Orange Blossom

Emel Mathlouthi

MAYA KAMATY

Dans le monde des “musiques du monde”, il est souvent question de tradition, d’héritage et de territoire. Mais certains musiciens voient et visent plus haut que leurs racines. Trois voix féminines enchantent cette soirée et affolent les boussoles de l’espace-temps musical.

Maya Kamaty est née sur l’île de la Réunion, d’un père musicien (le fondateur du groupe Ziskakan) et d’une mère conteuse, défenseurs d’une culture créole qui éclot dans le maloya. De ce style traditionnellement joué sur des instruments acoustiques, Kamaty a gardé les rythmes, la langue, les mélodies et la dimension spirituelle, mais en les propulsant dans l’ère et les mystères électroniques.

Originaire de Tunis, Emel Mathlouthi a éclos pendant les Printemps arabes. En 2011, sa chanson Kelmti Horra (“Ma parole est libre”) est devenue l’hymne de la révolution de Jasmin. Ce qui lui a valu d’être persona non grata en son pays, et de commencer une carrière internationale comme chanteuse, mais aussi porte-voix de causes politiques. De Paris puis de New York, elle a sorti trois albums où cette force de caractère prend encore une autre dimension. De plus en plus électroniques et hypnotiques, ses chansons-fresques invitent à la danse et la transcendance.
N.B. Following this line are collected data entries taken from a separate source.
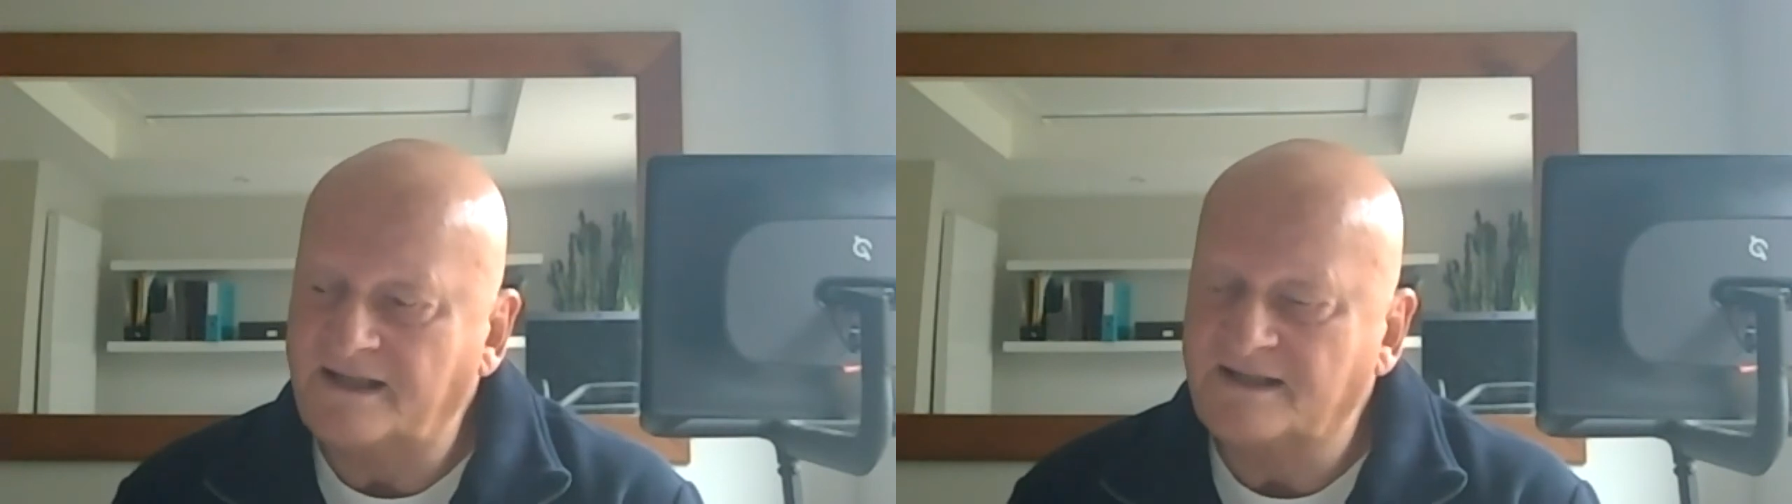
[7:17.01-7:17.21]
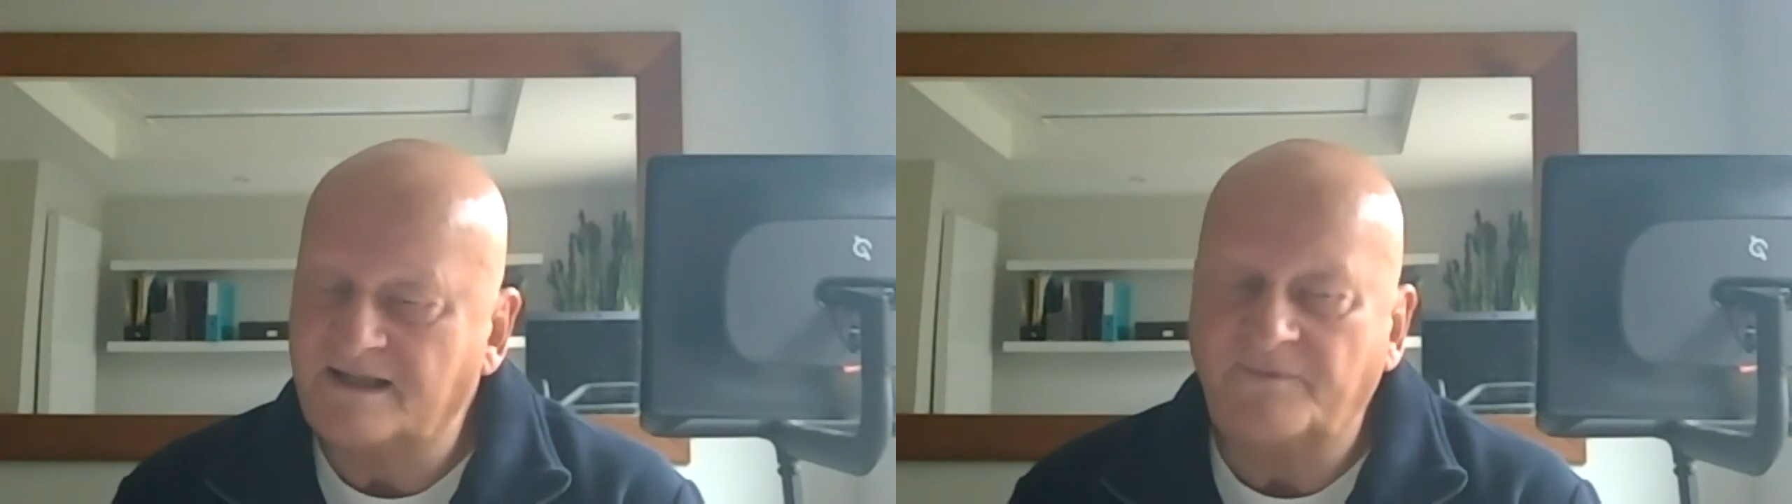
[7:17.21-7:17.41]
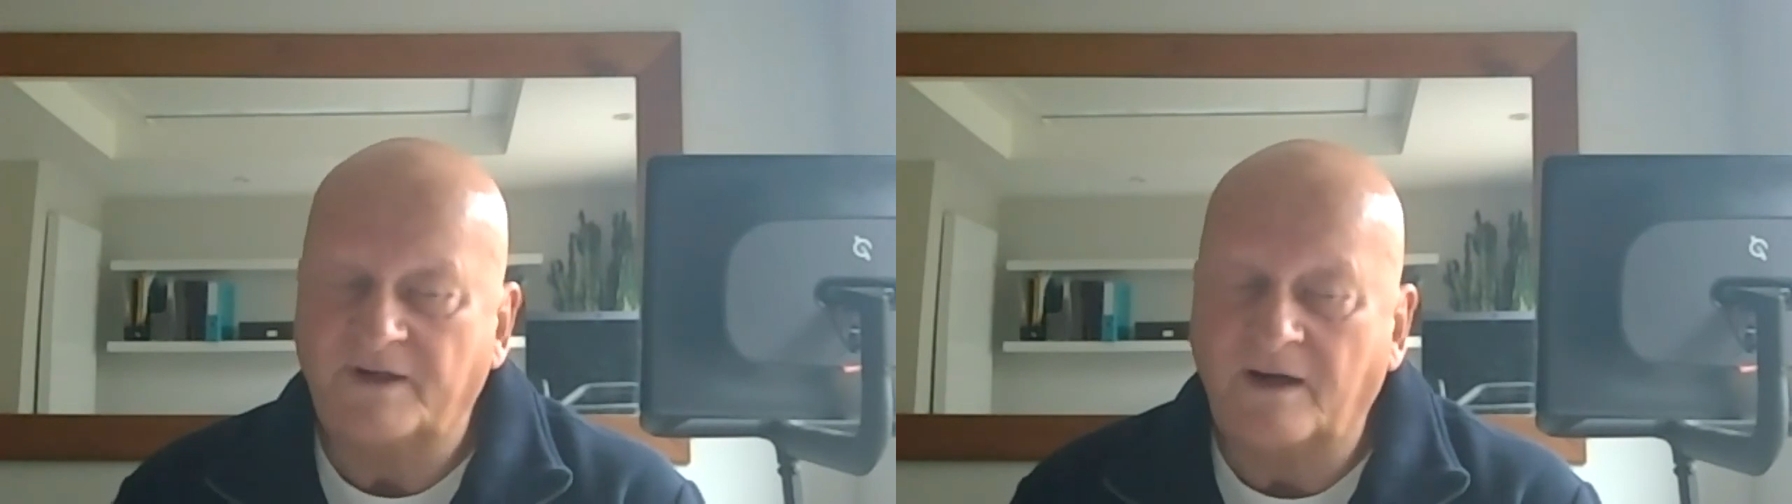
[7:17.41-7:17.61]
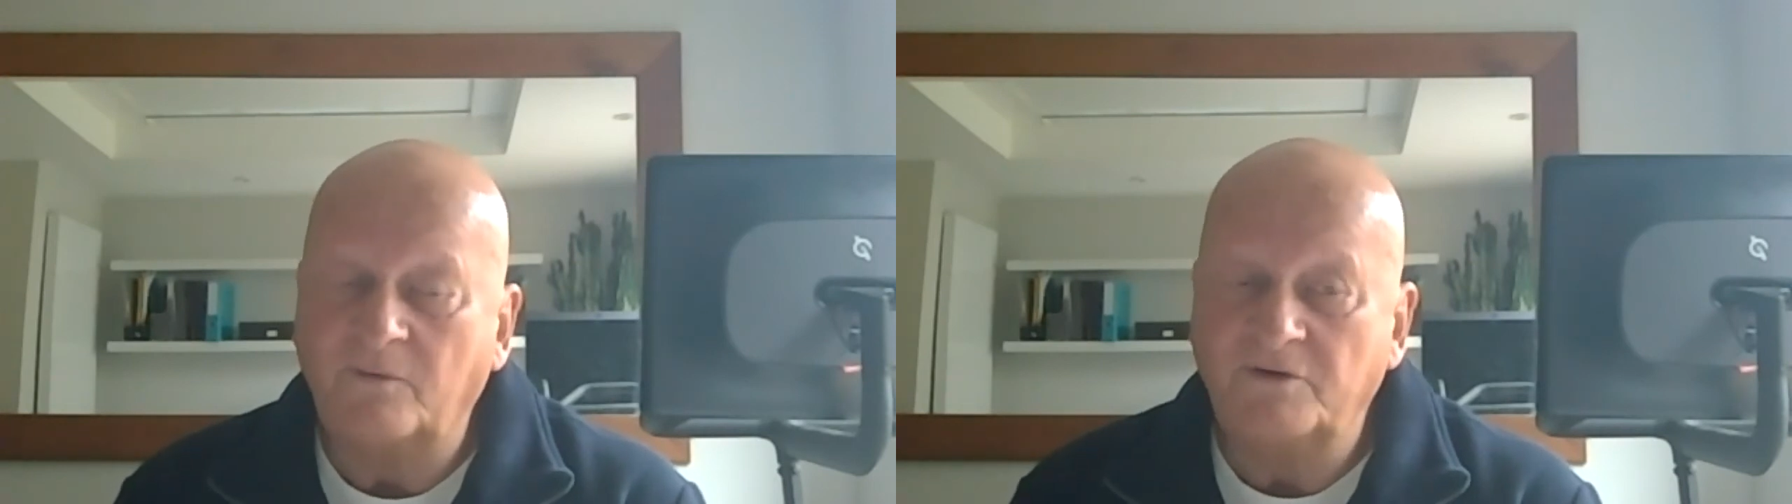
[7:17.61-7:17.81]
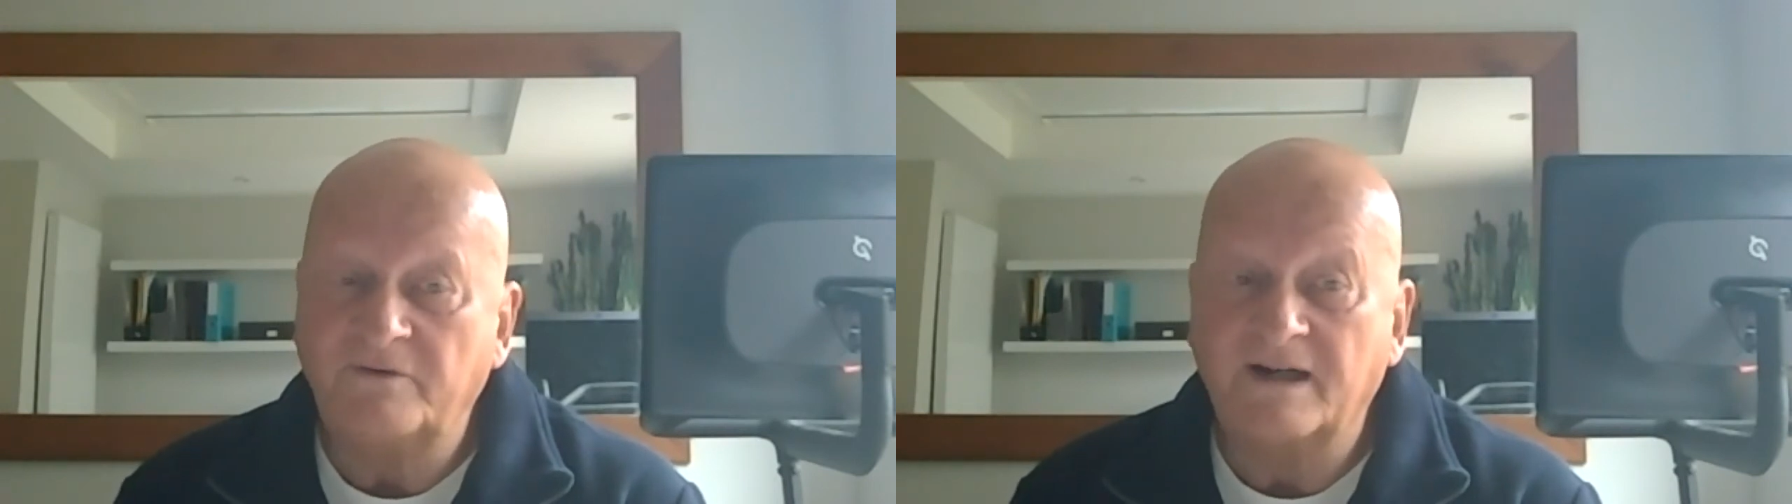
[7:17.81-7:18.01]
is something I
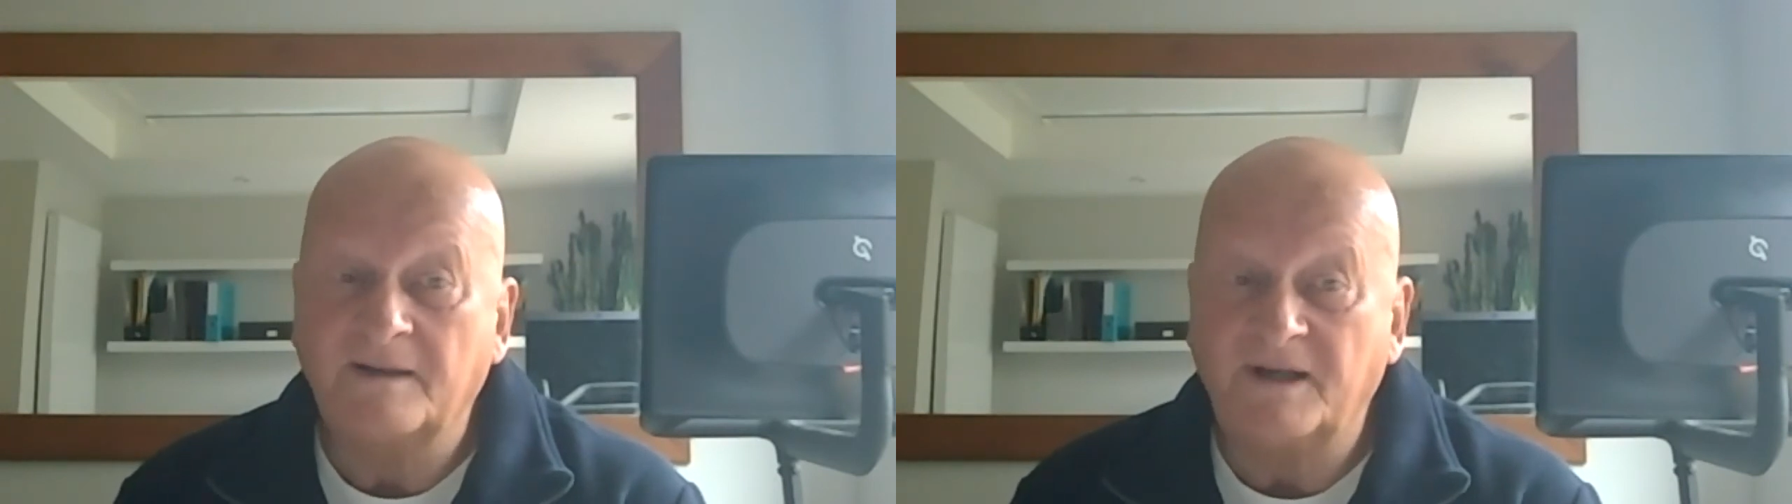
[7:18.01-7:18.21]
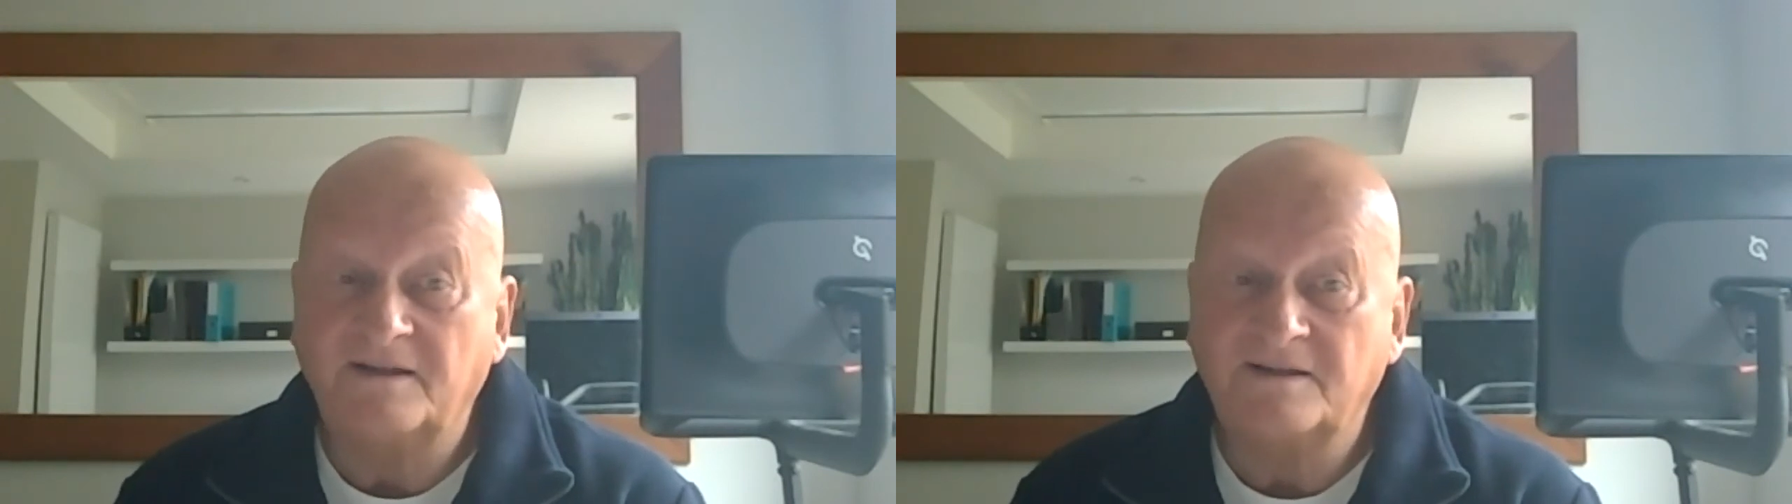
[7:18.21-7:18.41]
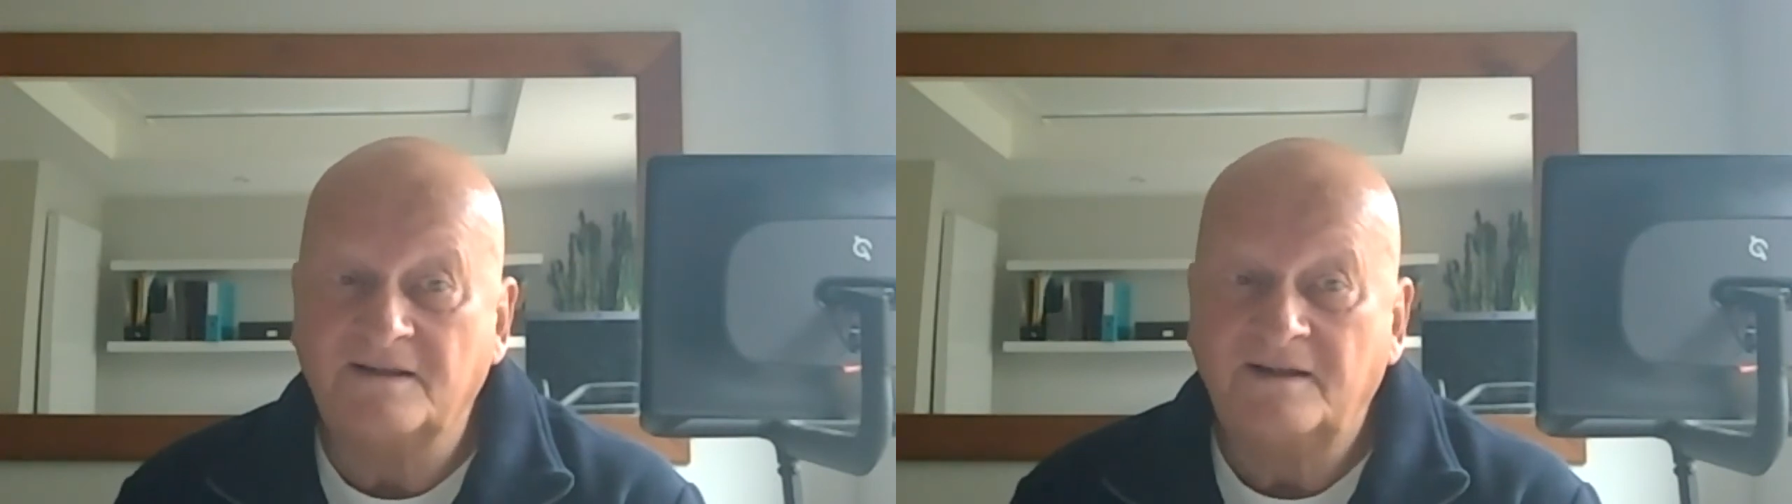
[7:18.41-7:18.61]
would recommend.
Fondé à Nantes et mené par une chanteuse égyptienne, Orange Blossom invente depuis plus de vingt ans la world music d’un pays de science-fiction, ou celle qu’on entend seulement quand on rêve. Parties d’Orient, ses compositions planent jusqu’aux confins de l’imagination, poussées par de chauds vents symphoniques et tirées vers le haut par la voix de diva tourmentée de Hend Ahmed. Le groupe ne sort ses albums qu’avec parcimonie – le tout nouveau, à paraître au printemps, sera le quatrième en plus de 20 ans d’existence – mais ses concerts sont innombrables. Normal : la scène est l’escale obligée où ces aventuriers présentent le fruit de leurs périples musicaux. Et pour leur premier passage à Fourvière, ils ne font pas les choses à moitié… Orange Blossom s’annonce en effet au Grand théâtre avec une scénographie spectaculaire, symbolisée par la présence de deux immenses bras articulés imaginés par François Delarozière, directeur artistique de la Compagnie La Machine et concepteur des célèbres Machines de l’île de Nantes. La rencontre entre l’univers musical d’Orange Blossom et ces créatures monumentales promet un voyage esthétique et rythmé, conté à travers les arabesques incandescentes de l’humain et de la matière.